NSF Grant to Help Researchers Develop Protective Material for Electronics

Courtesy of University Relations

Min Zou, University of Arkansas

FAYETTEVILLE, Ark. – Engineering researchers at the University of Arkansas have received a $438,317 grant from the National Science Foundation to identify and characterize the fundamental mechanisms of a novel, core-shell nano-scale structure.

Discovered by Min Zou, professor of mechanical engineering, the core-shell structure is a new type of material that can be used to improve the mechanical integrity of electro-mechanical systems in computer hard-drive discs and a wide range of other electronics devices.

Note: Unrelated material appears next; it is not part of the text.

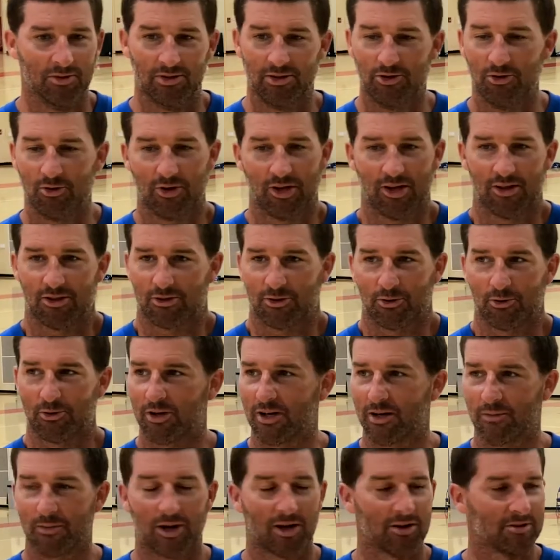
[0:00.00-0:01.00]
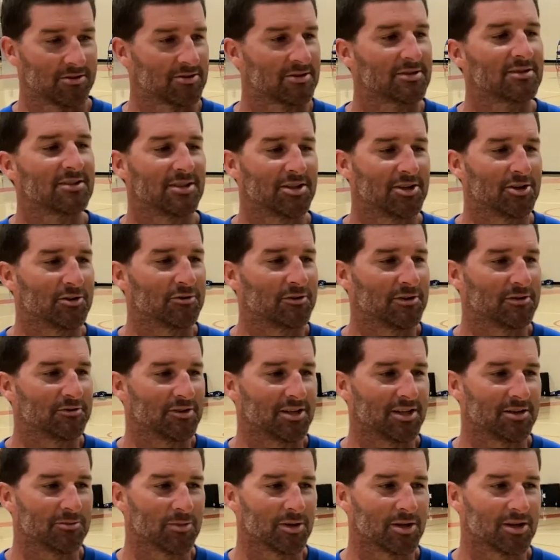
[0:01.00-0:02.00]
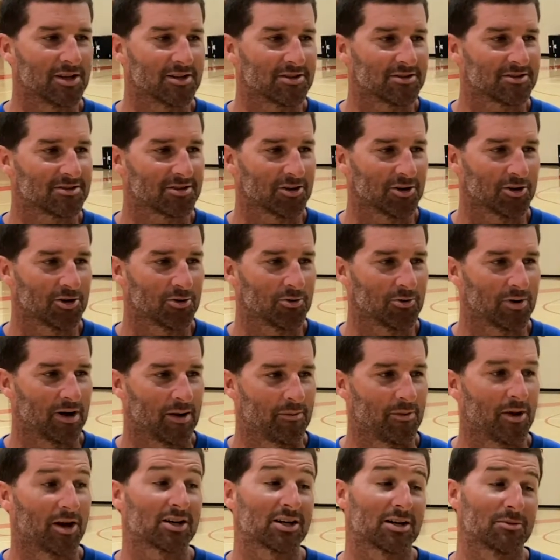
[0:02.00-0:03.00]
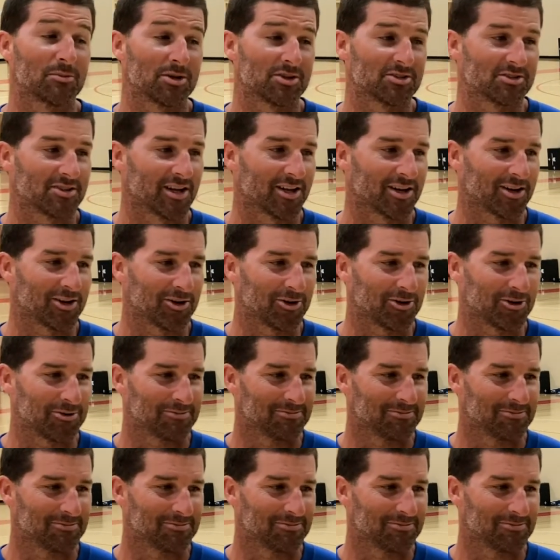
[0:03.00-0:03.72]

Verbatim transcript: you get through it in about 10 or 15 minutes, so I'm not going to miss that at all.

“Core-shell nanostructures have many novel properties – optical, magnetic and catalytic,” Zou said. “Recently, my group discovered that these structures also have novel mechanical properties – unusually high strength and deformation resistance, for example – and thus can be incorporated into solid surfaces for many applications where mechanical integrity of nanostructures is of paramount importance.”

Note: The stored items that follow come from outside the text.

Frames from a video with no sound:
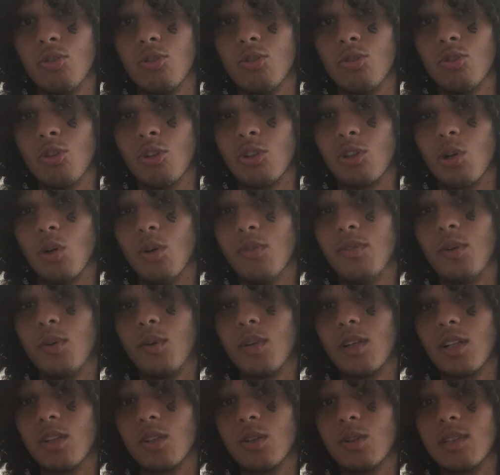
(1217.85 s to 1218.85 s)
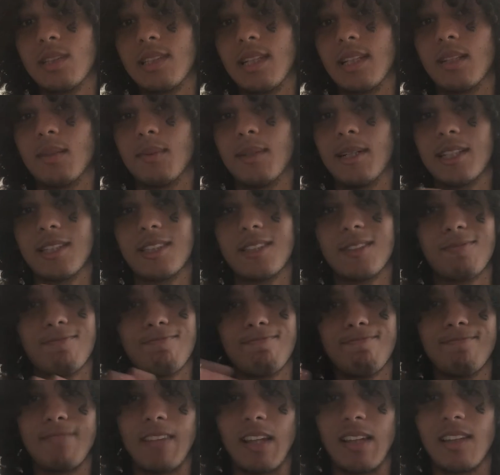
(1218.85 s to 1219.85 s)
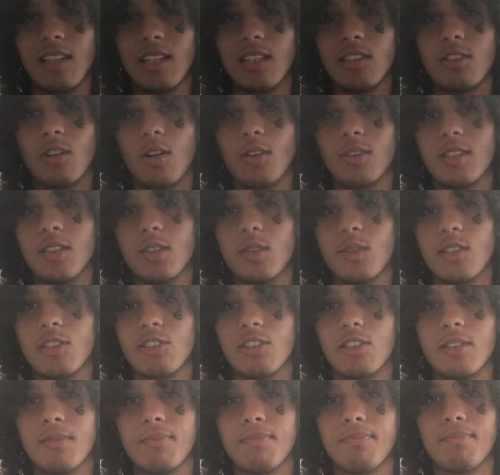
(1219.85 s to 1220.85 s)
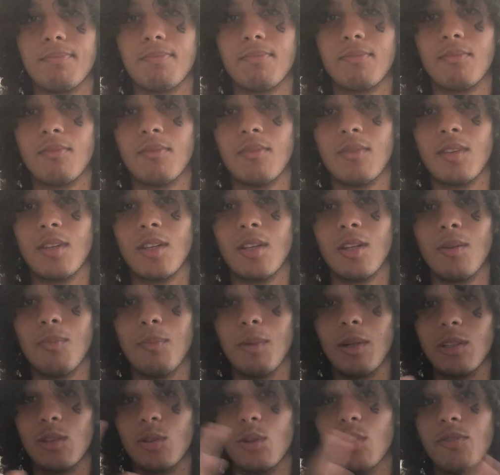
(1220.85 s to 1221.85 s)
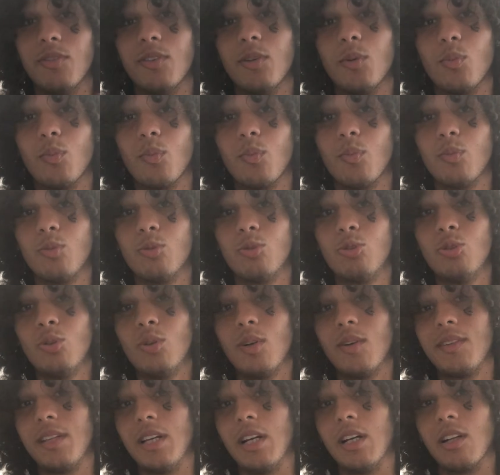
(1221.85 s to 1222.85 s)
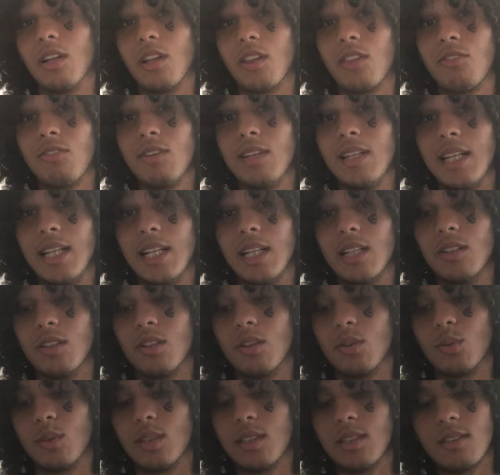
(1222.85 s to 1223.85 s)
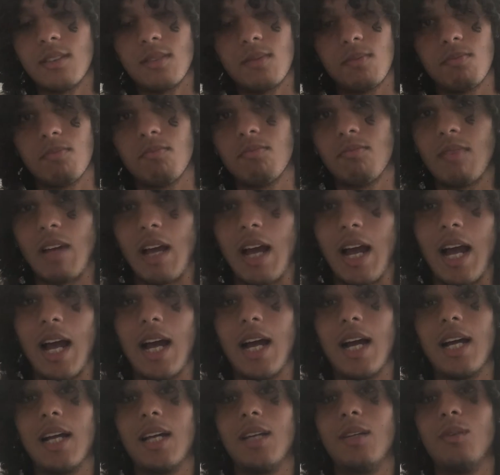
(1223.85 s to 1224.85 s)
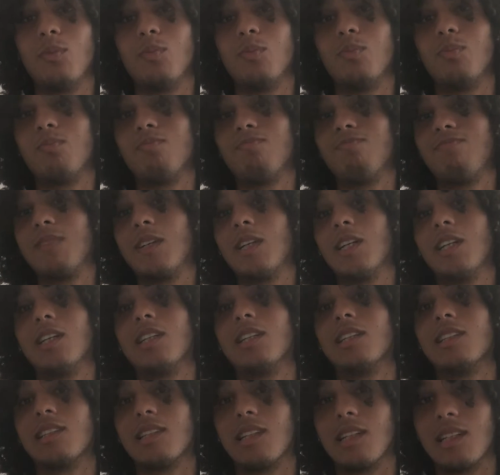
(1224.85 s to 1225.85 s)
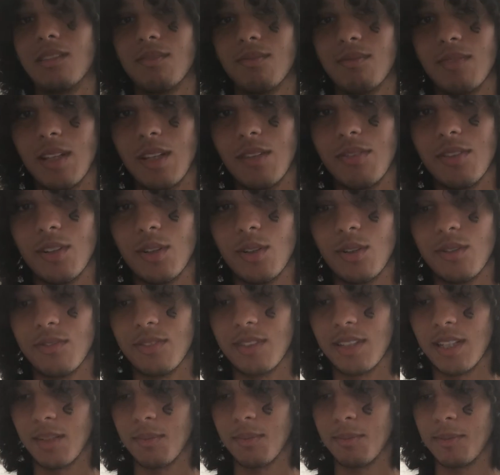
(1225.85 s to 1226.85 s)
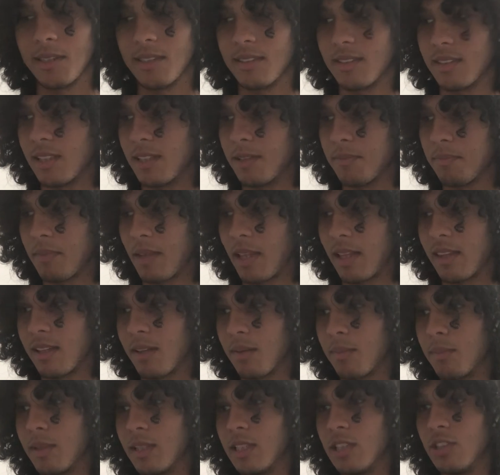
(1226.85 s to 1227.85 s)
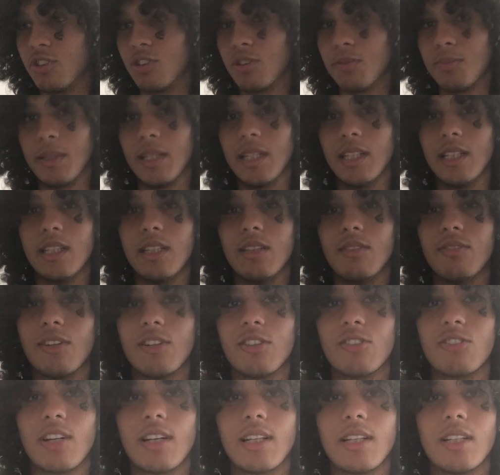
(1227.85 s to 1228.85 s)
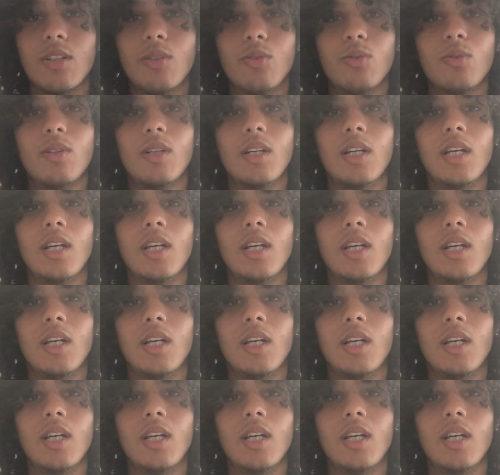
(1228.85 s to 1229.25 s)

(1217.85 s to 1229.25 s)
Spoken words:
So to go for one of those centre-backs, I think it's out of the question. But to go for 2 of the other 3 nailed-on ones, I could understand if you're going for that, basically. I think money should be in the defense right now.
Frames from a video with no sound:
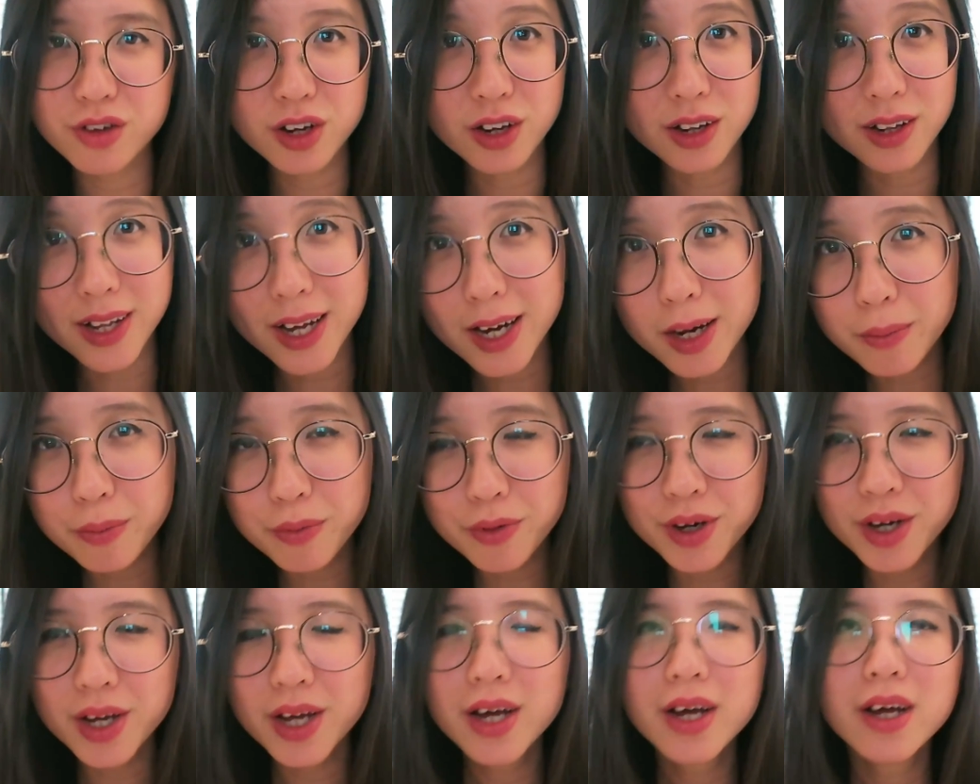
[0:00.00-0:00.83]
the
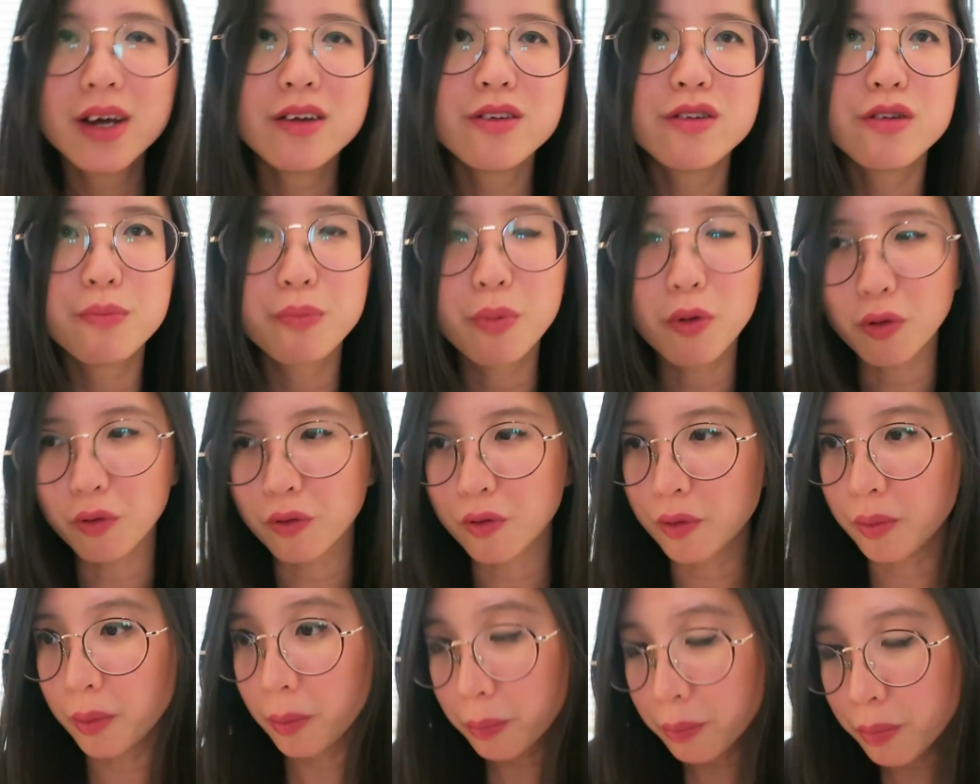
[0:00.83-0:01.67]
library to
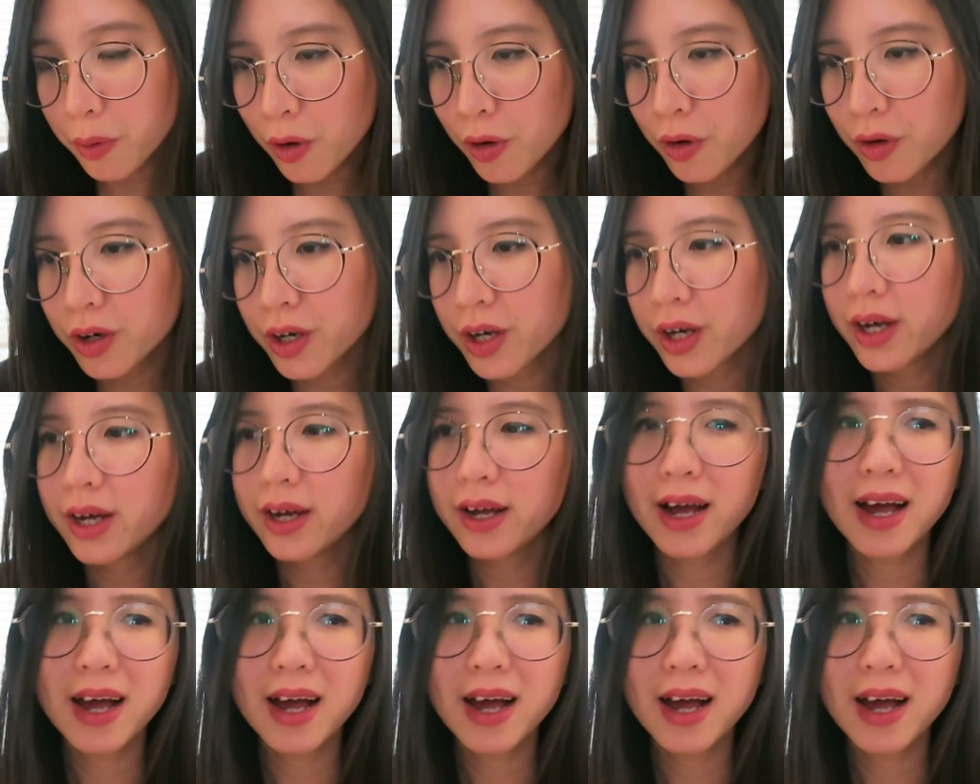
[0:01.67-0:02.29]
borrow a book,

Nano-scale core-shell structures also function as a friction-reduction material. The project focuses on using them to texture the surface of micro- and nano-scale electro-mechanical systems and computer hard drives to reduce friction between contacting surfaces. The textures can also be used to enhance water-repellency of surfaces for self-cleaning and anti-corrosion applications and to facilitate cell growth in tissue engineering.

The core-shell structure Zou discovered consists of a nano-scale metallic core covered by a hard, amorphous shell made of a different type of nano-scale material. The structure is unique in that it holds its shape after being subjected to extremely high, normal and shear contact stress. It also demonstrates much higher yield strength than either its core material or shell material had alone.

To gain a fundamental understanding of the mechanical behavior of the core-shell structure, Zou will collaborate with Douglas Spearot, associate professor of mechanical engineering, and Arun Nair, assistant professor of mechanical engineering. Spearot and Nair both have atomistic and multi-scale modeling expertise. Together, the team will:

• Perform nano-indentation experiments to study the effects of core and shell materials, core size and micro-structure, shell thickness and core/shell volume ratio
• Develop and validate molecular dynamics and multi-scale simulation models to understand the role of the core/shell interface
• Develop computational models to gain a fundamental understanding of the space and parameters of the core/shell structure to ensure optimal performance.

Zou’s research focuses on nano-surface engineering, nano-mechanics and tribology, the study of friction. In a different research project, she and her research team significantly reduced wear of polytetrafluoroethylene — otherwise known as Teflon, the brand name used by the chemical company DuPont — by treating the low friction material with silica nanoparticles. 

A year ago, Zou became a fellow in the Society of Tribologists and Lubrication Engineers. Founded in 1944, the Society of Tribologists and Lubrication Engineers is the premier technical society for the fields of tribology and lubrication engineering.

Zou and Spearot each hold a 21st Century Professorship in Mechanical Engineering.

About the University of Arkansas: The University of Arkansas provides an internationally competitive education for undergraduate and graduate students in more than 200 academic programs. The university contributes new knowledge, economic development, basic and applied research, and creative activity while also providing service to academic and professional disciplines. The Carnegie Foundation classifies the University of Arkansas among only 2 percent of universities in America that have the highest level of research activity. U.S. News & World Report ranks the University of Arkansas among its top American public research universities. Founded in 1871, the University of Arkansas comprises 10 colleges and schools and maintains a low student-to-faculty ratio that promotes personal attention and close mentoring.